Die US-Börsenaufsichtsbehörde Securities and Exchange Commission hat Berichten zufolge eine Untersuchung der US-Filiale der Binance-Börse gegen Handelsunternehmen eingeleitet, die mit CEO Changpeng Zhao in Verbindung stehen.

Laut einem Bericht des Wall Street Journal vom Dienstag hat die SEC Erwägen Beziehung zwischen Binance.US und den Handelsunternehmen Sigma Chain AG und Merit Peak. Die Regulierungsbehörde hat bei der US-Börse Informationen über die beiden Unternehmen angefordert und untersucht, wie sie den Nutzern potenzielle Verbindungen zu Market Makern offengelegt haben könnten.

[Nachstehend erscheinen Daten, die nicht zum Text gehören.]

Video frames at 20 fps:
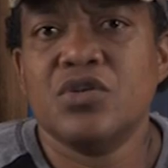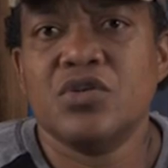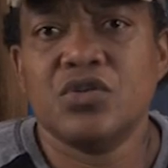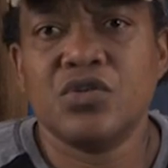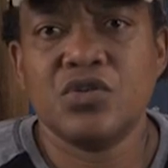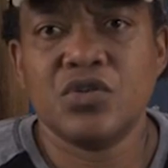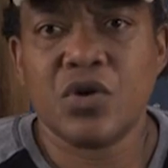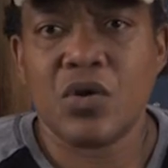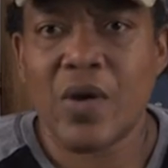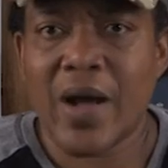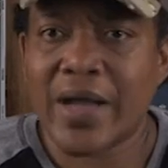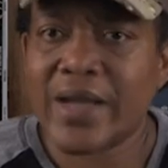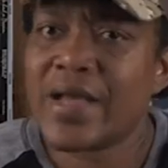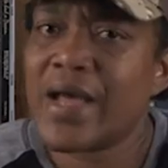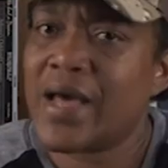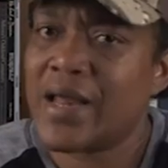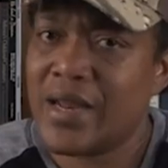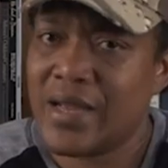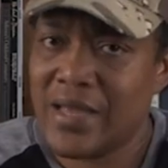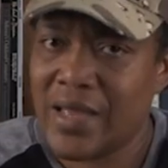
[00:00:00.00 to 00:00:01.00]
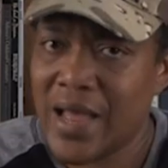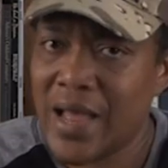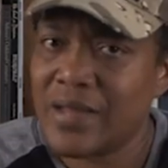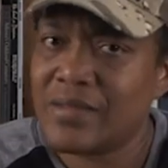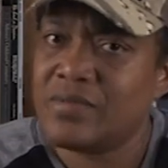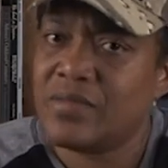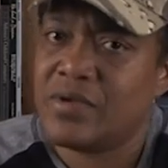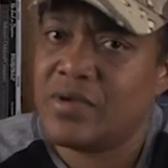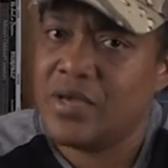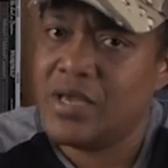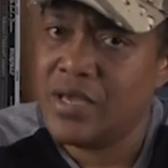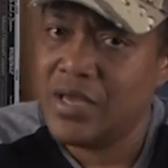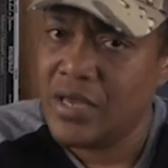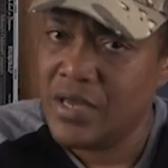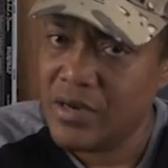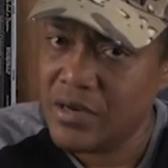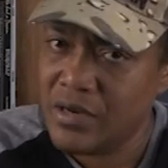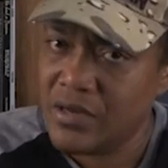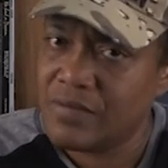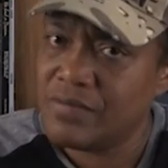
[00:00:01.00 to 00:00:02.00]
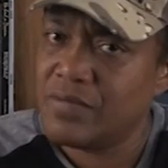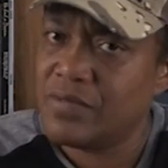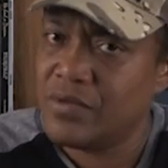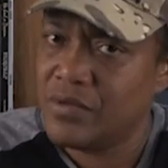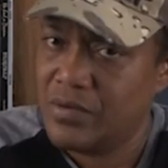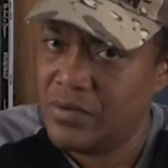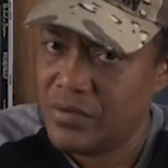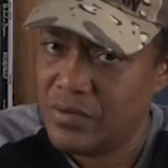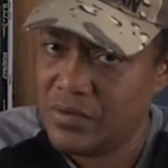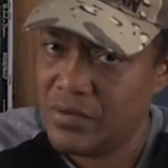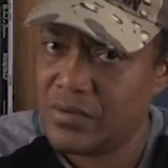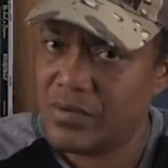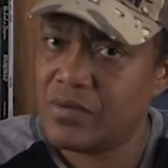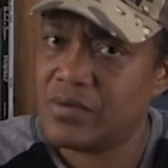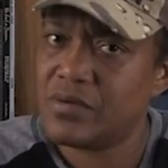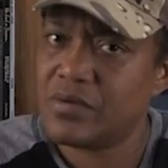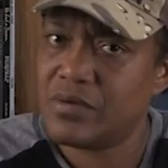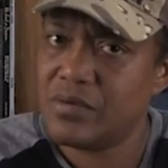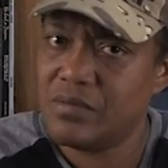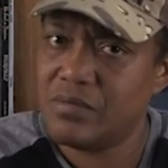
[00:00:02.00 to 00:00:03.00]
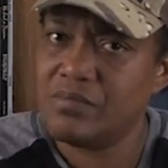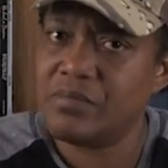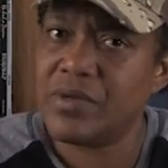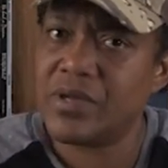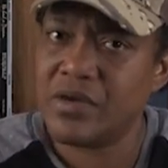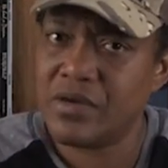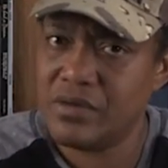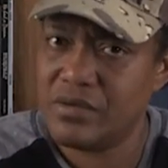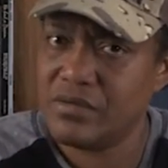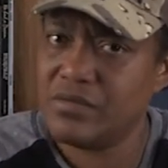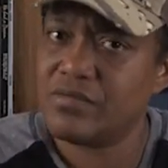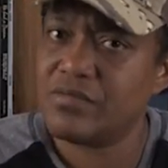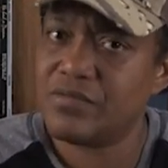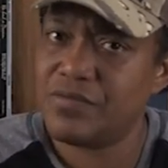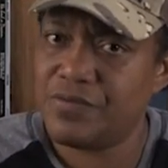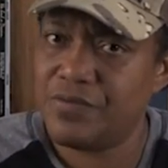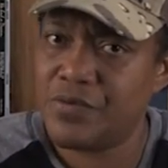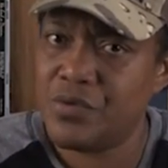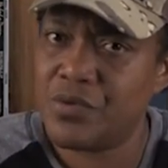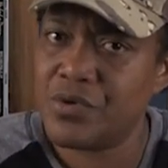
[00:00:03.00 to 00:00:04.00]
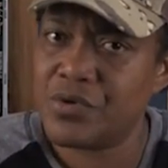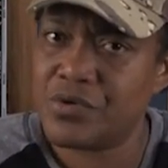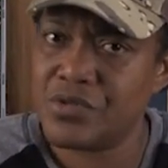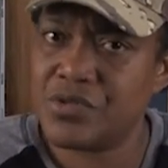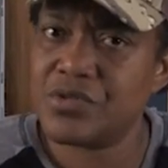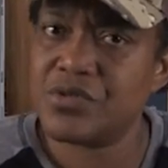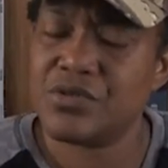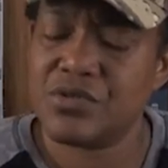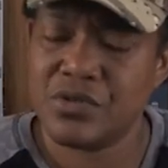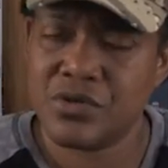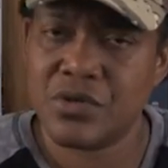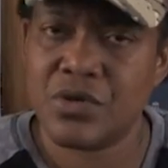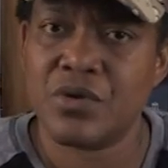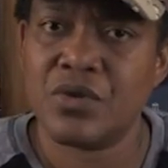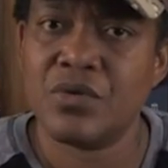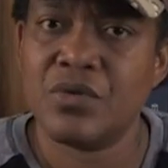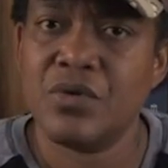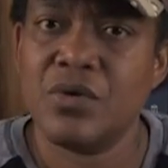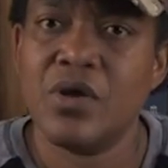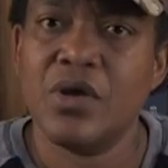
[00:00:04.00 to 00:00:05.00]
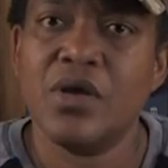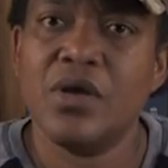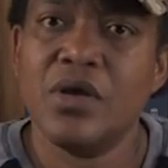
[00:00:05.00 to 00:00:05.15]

So I kind of got the end of the blunt force, you know,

Die Zeitung berichtete, dass Unternehmensdokumente aus dem Jahr 2019 sowie ehemalige Binance-Führungskräfte Zhao mit beiden Börsenunternehmen in Verbindung brachten. Sigma Chain AG und Merit Peak, die als Market Maker fungieren, kaufen und verkaufen gleichzeitig Kryptowährungen auf Binance.US, was oft die Preisvolatilität reduziert.
Es bleibt unklar, wie die SEC nach Abschluss der Ermittlungen rechtliche Schritte gegen die Unternehmen einleiten wird.
Bis zum 20. Januar hat die Regulierungsbehörde 97 Durchsetzungsmaßnahmen gegen Kryptounternehmen, darunter Poloniex und Blockchain Credit Partners, mit Geldbußen in Höhe von insgesamt 2,35 Milliarden US-Dollar zwischen 2013 und 2021 eingeleitet.
Im Mai 2021 wurde Binance sowohl vom Justizministerium als auch vom Internal Revenue Service untersucht, weil es US-Bürger daran gehindert hatte, Kryptowährungen für illegale Transaktionen zu verwenden. Ein Bericht vom März wies darauf hin, dass die Commodity Futures Trading Commission die Hauptbörse auch auf US-Benutzeraktivitäten untersucht. CEO Changpeng Zhao bestritt damals alle Vorwürfe des Fehlverhaltens an der Börse.